Category: A2; Team name: HugoWalter; Dataset: Cornell Labeled Nodes Hypergraphs

Open ziraax opened this issue 6 months ago • 0 comments

Checklist

[x] My pull request has a clear and explanatory title.
[x] My pull request passes the Linting test.
[x] I added appropriate unit tests and I made sure the code passes all unit tests.
[x] My PR follows PEP8 guidelines.
[x] My code is properly documented, using numpy docs conventions, and I made sure the documentation renders properly.
[x] I linked to issues and PRs that are relevant to this PR.

Description

This PR implements support for 8 single-label Cornell hypergraph datasets for TDL Challenge Category A.2. The implementation includes:

Dataset class: CornellLabeledNodesDataset with automatic Google Drive download, parsing of Cornell text format, 0-indexing, and node deduplication
Loader: CornellLabeledNodesDatasetLoader for seamless TopoBench pipeline integration
Refactored parsing logic: Shared parse_cornell_hypergraph_files() utility to eliminate code duplication
Configuration: 8 Hydra config files with detailed dataset descriptions and statistics
Comprehensive testing: 72 tests (8 datasets x 9 test functions) with session-scoped caching for efficient handling of large datasets (amazon-reviews: 2.2M nodes)

Datasets added:

walmart-trips (88,860 nodes, 11 classes)
house-committees (1,290 nodes, 2 classes)
senate-committees (282 nodes, 2 classes)
house-bills (1,494 nodes, 2 classes)
senate-bills (294 nodes, 2 classes)
contact-primary-school (242 nodes, 11 classes)
contact-high-school (327 nodes, 9 classes)
amazon-reviews (2.2M nodes, 29 classes)

Time/Space complexity: Datasets use sparse COO tensors for memory-efficient incidence matrix representation.

Issue

This PR addresses TDL Challenge Category A.2 requirements for adding real-world hypergraph datasets. These datasets enable:

Community detection research (political affiliation, product departments)
Social network analysis (face-to-face contact patterns)
E-commerce behavior modeling (shopping patterns, product co-purchases)

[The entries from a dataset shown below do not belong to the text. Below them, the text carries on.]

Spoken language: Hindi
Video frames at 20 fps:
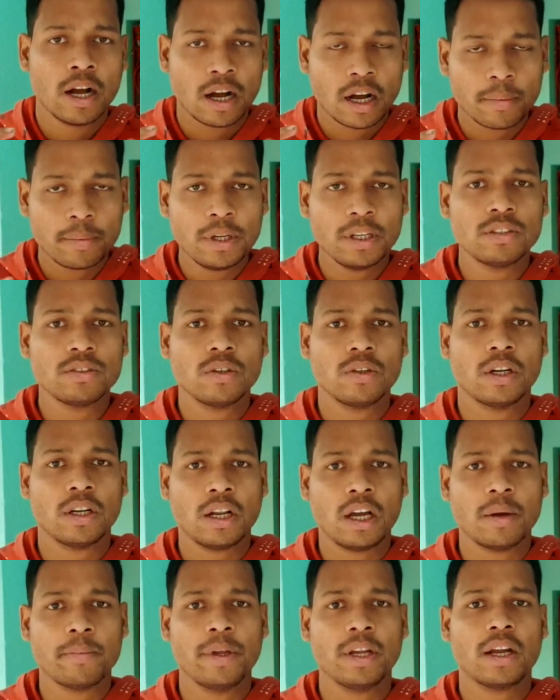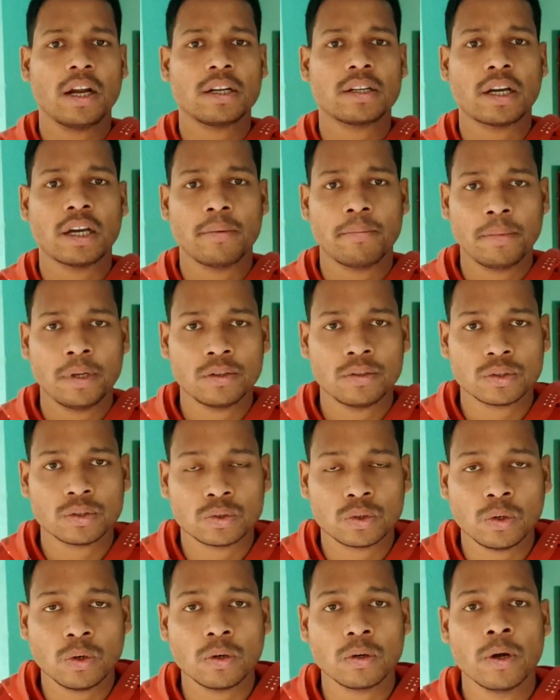अभी जो है ना अभी का टाइम में
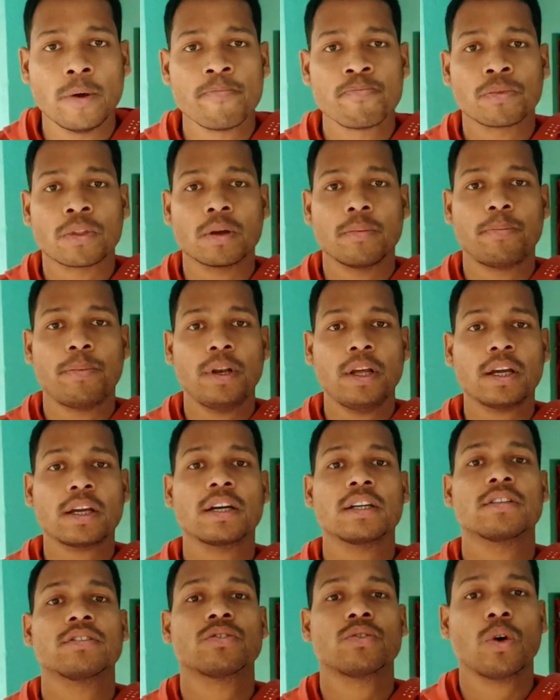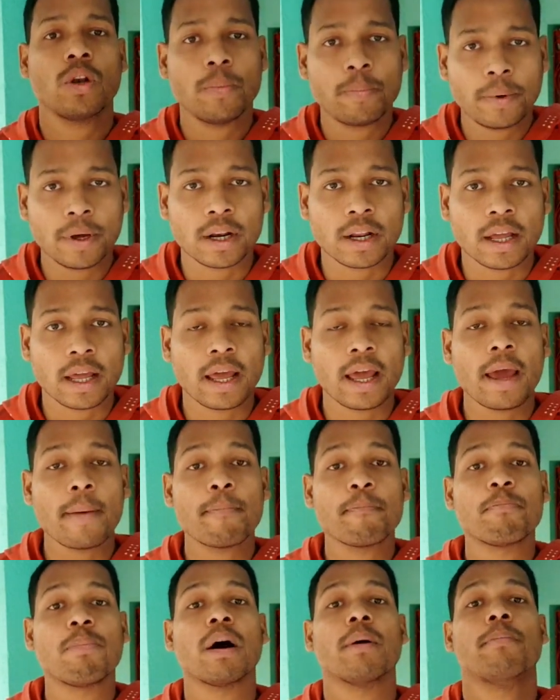दोस्तों प्ले कंसोल पर
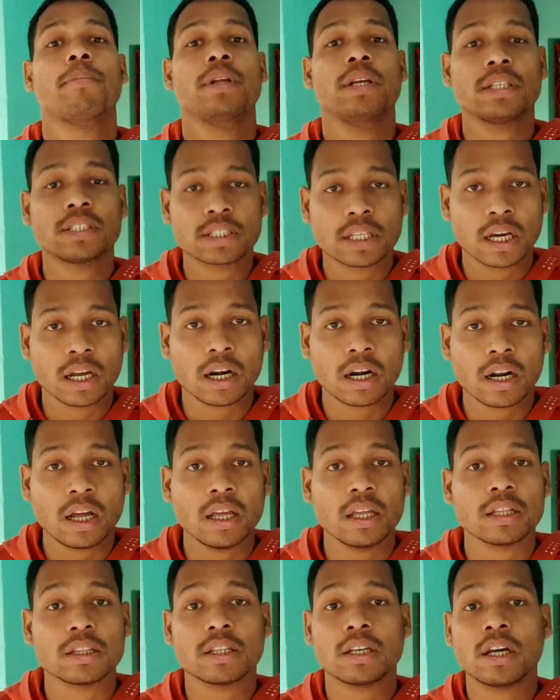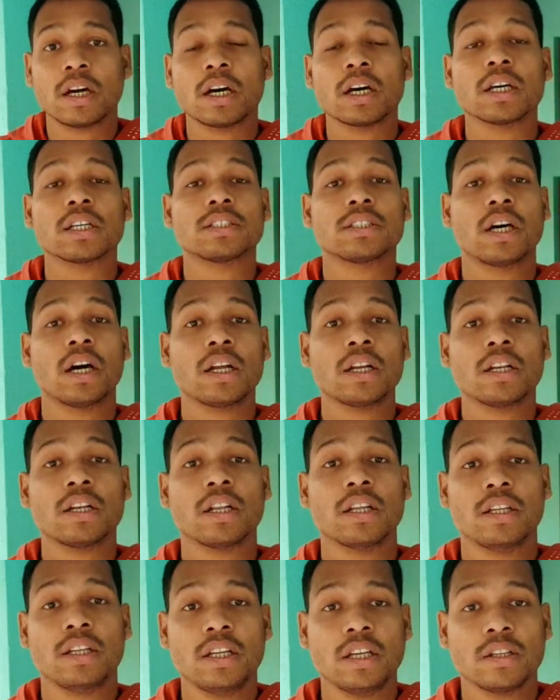ऐप पब्लिश करना इतना आसान
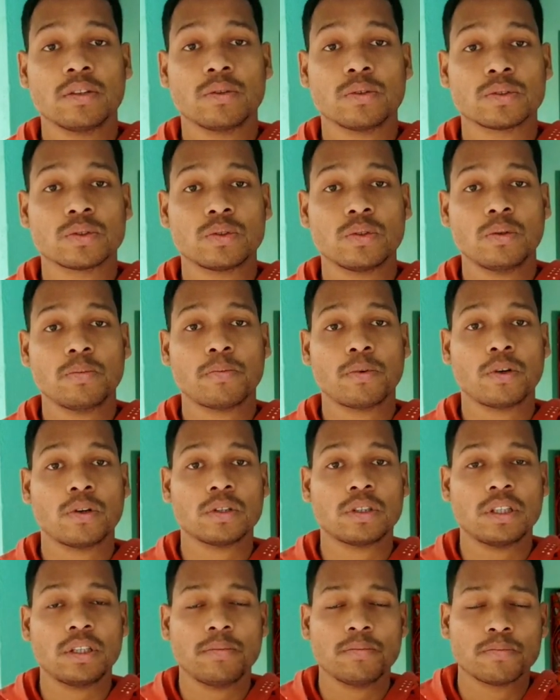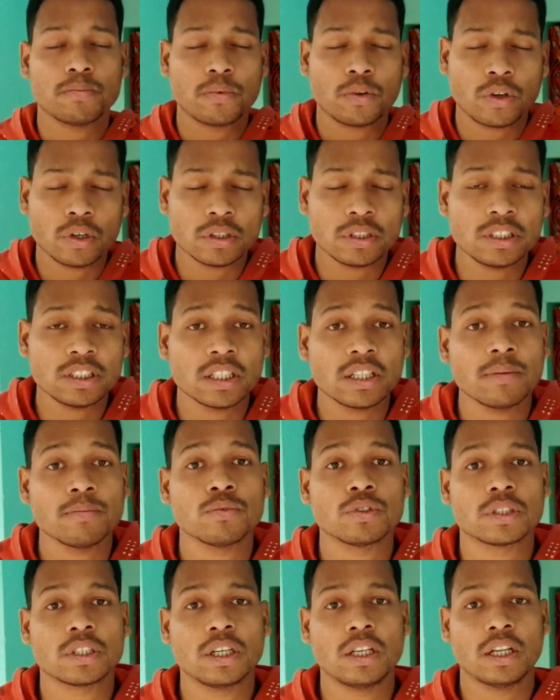नहीं है दोस्तों बहुत ही बहुत ही ज़्यादा
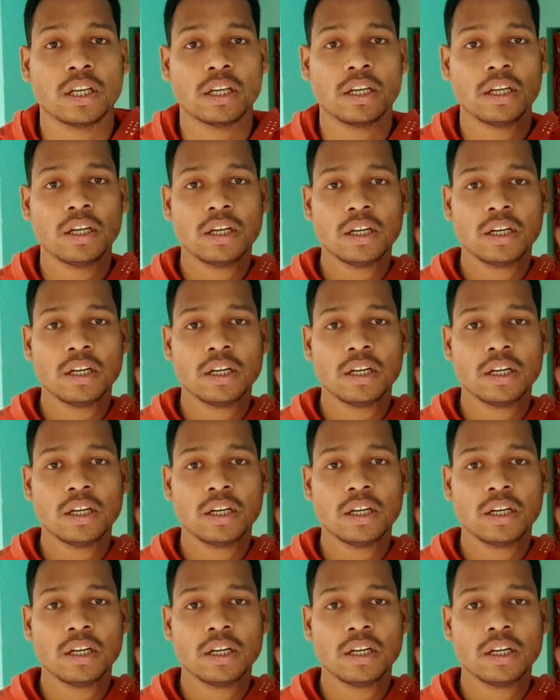मुश्किल है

The implementation provides single-label node classification benchmarks spanning small (242 nodes) to very large (2.2M nodes) hypergraphs across diverse domains.

Not implemented:

stackoverflow-answers and mathoverflow-answers: These are multi-label datasets (nodes can have multiple tags) requiring different architecture. Deferred to separate PR.
trivago-clicks: Statistics from downloaded data do not match Cornell website specifications. Requires verification before implementation.

Additional context

Pipeline test verified. (pytest test/pipeline/test_pipeline.py)
All 72 tests passing (pytest test/data/load/test_cornell_labeled_nodes.py)
All code passes ruff linting and numpydoc validation

Nov 12 '25 00:11 ziraax